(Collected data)
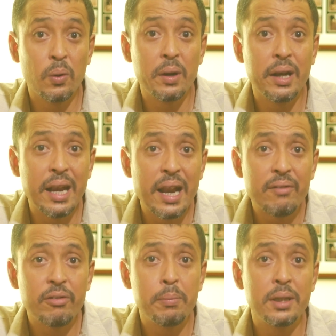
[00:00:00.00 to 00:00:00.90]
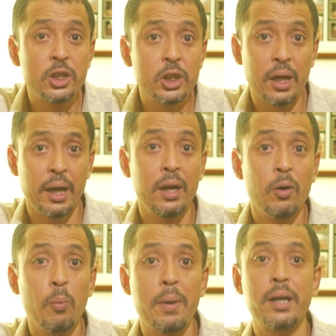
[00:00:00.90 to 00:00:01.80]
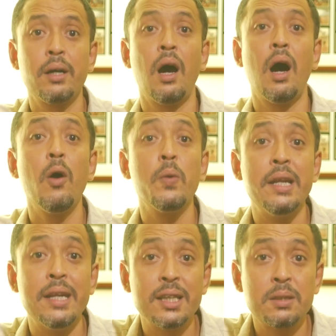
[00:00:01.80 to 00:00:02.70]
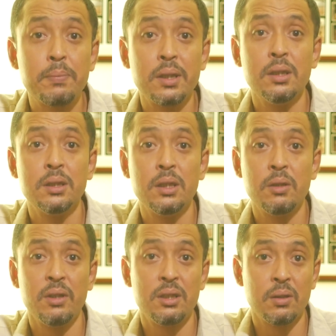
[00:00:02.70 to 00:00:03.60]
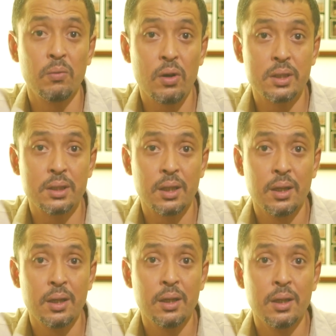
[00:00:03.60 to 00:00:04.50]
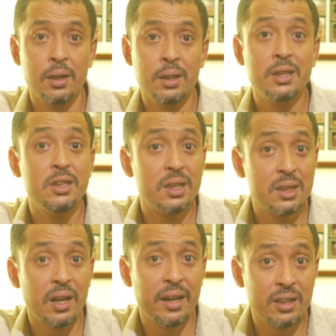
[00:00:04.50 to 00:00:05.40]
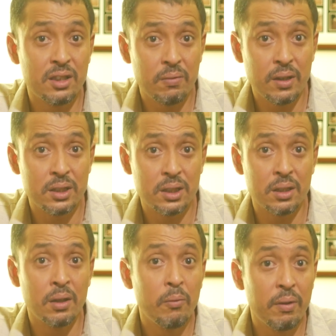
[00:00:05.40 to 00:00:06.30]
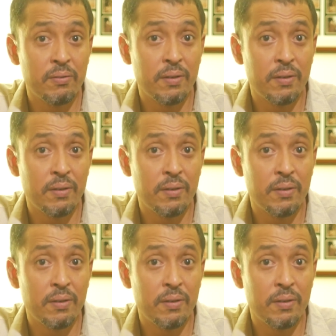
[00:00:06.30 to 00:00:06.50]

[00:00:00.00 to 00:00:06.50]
could never be shared no matter how desperate the situation was, just like the situation we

_Required action_
Each line above must be set down exactly, though no picture should be carried over.

_Result_
[00:00:00.00 to 00:00:00.90]
[00:00:00.90 to 00:00:01.80]
[00:00:01.80 to 00:00:02.70]
[00:00:02.70 to 00:00:03.60]
[00:00:03.60 to 00:00:04.50]
[00:00:04.50 to 00:00:05.40]
[00:00:05.40 to 00:00:06.30]
[00:00:06.30 to 00:00:06.50]

[00:00:00.00 to 00:00:06.50]
could never be shared no matter how desperate the situation was, just like the situation we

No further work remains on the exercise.